K: When the sun has set, when the moon has set, what light has man?

Y: The fire is his light.

K: When the sun has set, when the moon has set, when the fire has gone out, what then is man's light?

Y: The self is his light.

K: And what is this self?

Y: The self is the conscious Being, master of life-energies, dwelling within the heart.

 

Yajnavalkya's answer has been put succinctly and most beautifully in another Upanishad, the most beautiful verse in the whole Upanishadic literature. Here it is:

There the sun shines not, nor the moon, nor the stars; nor do these ligtnings shine there. And how can this fire be there? That shines and in its wake all others shine. By the light of That all this becomes luminous.¹

All other lights, lights of the heaven, lights upon earth are evanescent. They pass away, the only light that endures and never fails is the light of the soul.

 

¹ This is a literal translation.
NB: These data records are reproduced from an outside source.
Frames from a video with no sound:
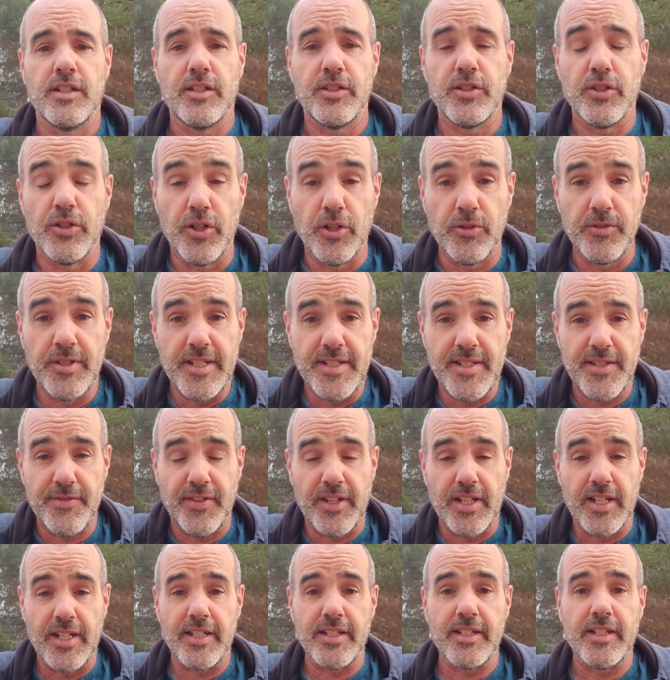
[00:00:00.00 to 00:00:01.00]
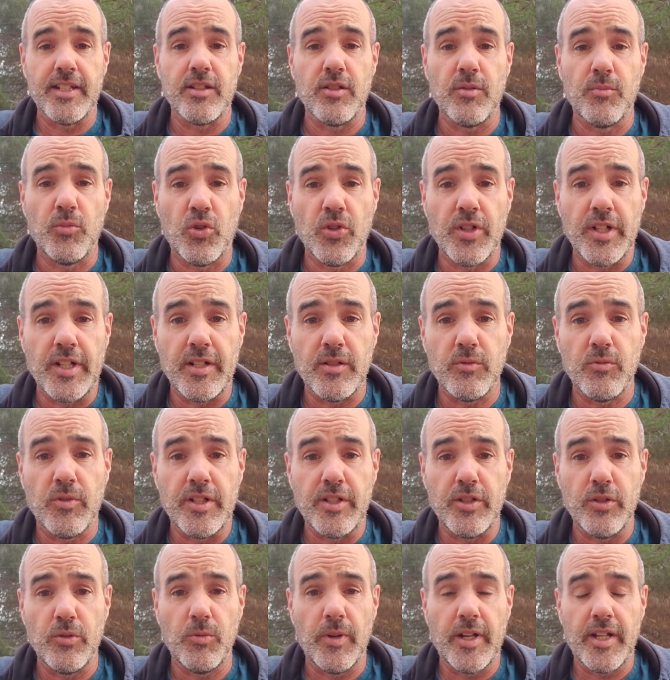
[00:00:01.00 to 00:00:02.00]
You know this feeling in the morning
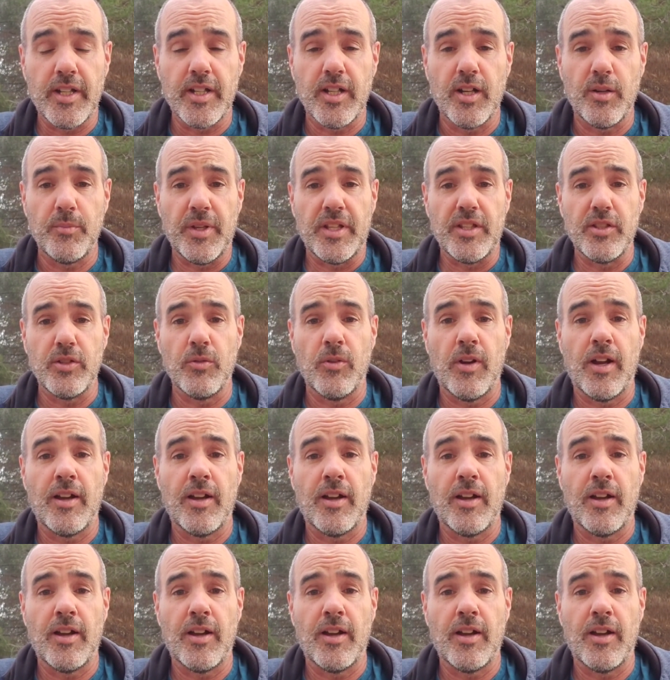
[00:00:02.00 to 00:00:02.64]
when you wake up and youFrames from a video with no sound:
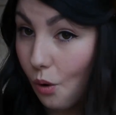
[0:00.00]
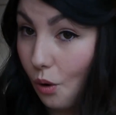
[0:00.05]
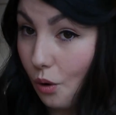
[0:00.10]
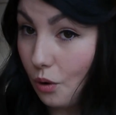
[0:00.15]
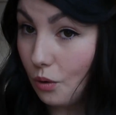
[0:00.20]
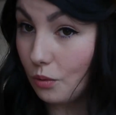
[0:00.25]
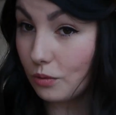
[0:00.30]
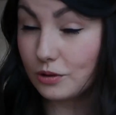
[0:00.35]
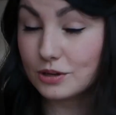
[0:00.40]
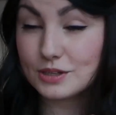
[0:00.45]

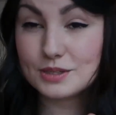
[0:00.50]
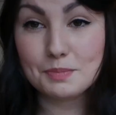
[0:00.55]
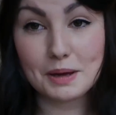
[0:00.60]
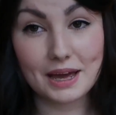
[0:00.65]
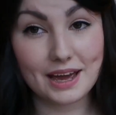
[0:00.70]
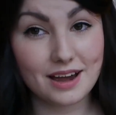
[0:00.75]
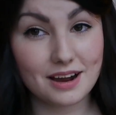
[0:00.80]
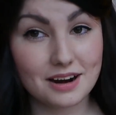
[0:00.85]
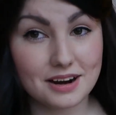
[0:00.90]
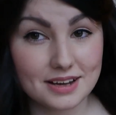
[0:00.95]
because
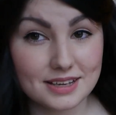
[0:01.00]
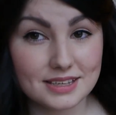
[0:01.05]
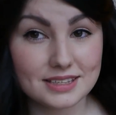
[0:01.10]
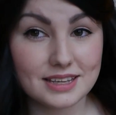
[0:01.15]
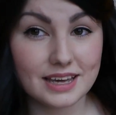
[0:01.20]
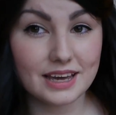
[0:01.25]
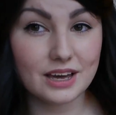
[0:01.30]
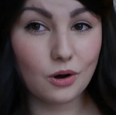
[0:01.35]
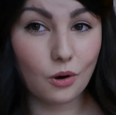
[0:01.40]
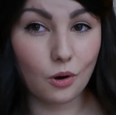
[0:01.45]
my hair is
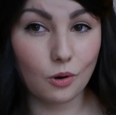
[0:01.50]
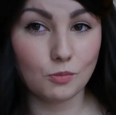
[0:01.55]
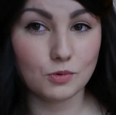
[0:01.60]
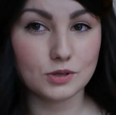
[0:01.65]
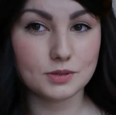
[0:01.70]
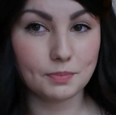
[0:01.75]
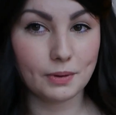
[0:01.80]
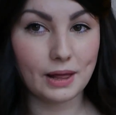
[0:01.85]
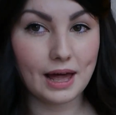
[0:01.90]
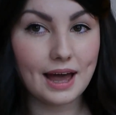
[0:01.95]
like
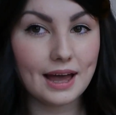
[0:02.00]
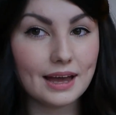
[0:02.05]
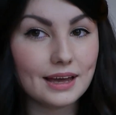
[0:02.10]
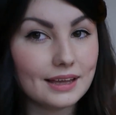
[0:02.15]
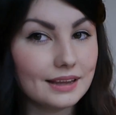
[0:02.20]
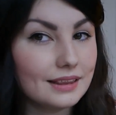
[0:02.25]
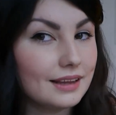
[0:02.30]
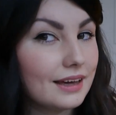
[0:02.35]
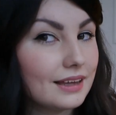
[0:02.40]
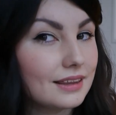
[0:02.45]
almost black,
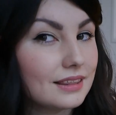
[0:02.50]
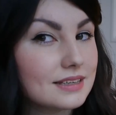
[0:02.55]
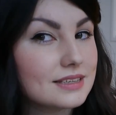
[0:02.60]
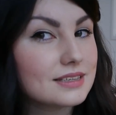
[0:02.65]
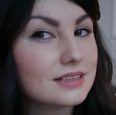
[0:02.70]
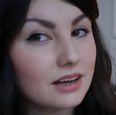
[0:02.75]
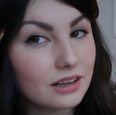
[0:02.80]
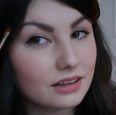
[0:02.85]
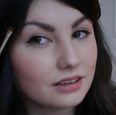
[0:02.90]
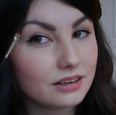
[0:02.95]
and like
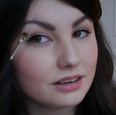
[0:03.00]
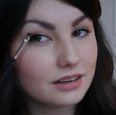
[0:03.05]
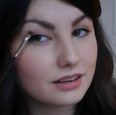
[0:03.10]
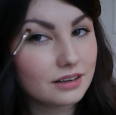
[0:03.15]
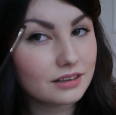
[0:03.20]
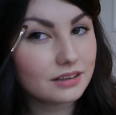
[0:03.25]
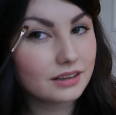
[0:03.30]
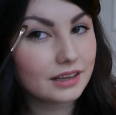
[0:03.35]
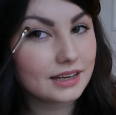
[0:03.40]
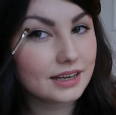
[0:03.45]
this
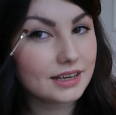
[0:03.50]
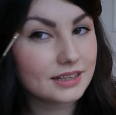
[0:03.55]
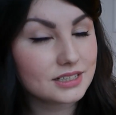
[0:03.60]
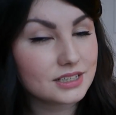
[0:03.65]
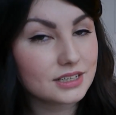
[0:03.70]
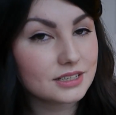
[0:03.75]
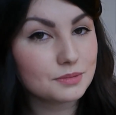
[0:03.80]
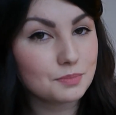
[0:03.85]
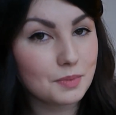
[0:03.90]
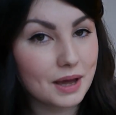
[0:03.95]
colour, like it
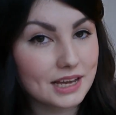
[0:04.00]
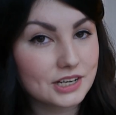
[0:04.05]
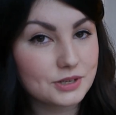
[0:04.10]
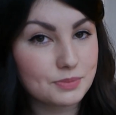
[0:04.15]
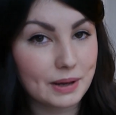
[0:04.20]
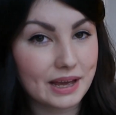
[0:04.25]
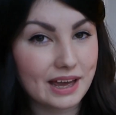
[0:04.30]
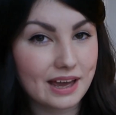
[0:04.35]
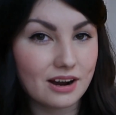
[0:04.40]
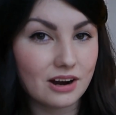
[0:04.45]
does match
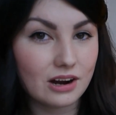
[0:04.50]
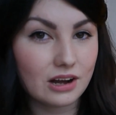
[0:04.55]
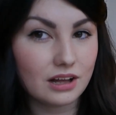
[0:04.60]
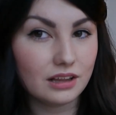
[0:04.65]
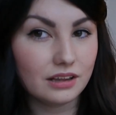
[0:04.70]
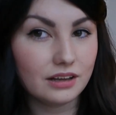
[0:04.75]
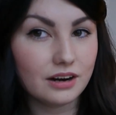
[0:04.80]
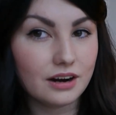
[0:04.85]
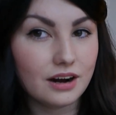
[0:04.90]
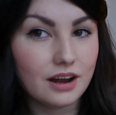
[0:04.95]
my hair
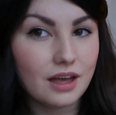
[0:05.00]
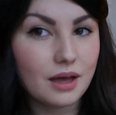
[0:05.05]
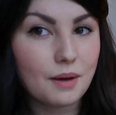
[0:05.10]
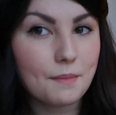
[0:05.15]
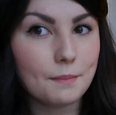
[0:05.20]
colour,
Sri Aurobindo gives a beautifully poetic translation, rather a transcreation of the mantra. Here it is:

"There the sun cannot shine and the moon has no lustre; all the stars are blind; there our lightnings flash not, neither any earthly fire. For all that is bright is but the shadow of His brightness and by His shining all this shines."   Sri Aurobindo: The Upanishads, Sri Aurobindo Birth Centenary Library, Vol. 12, p. 261.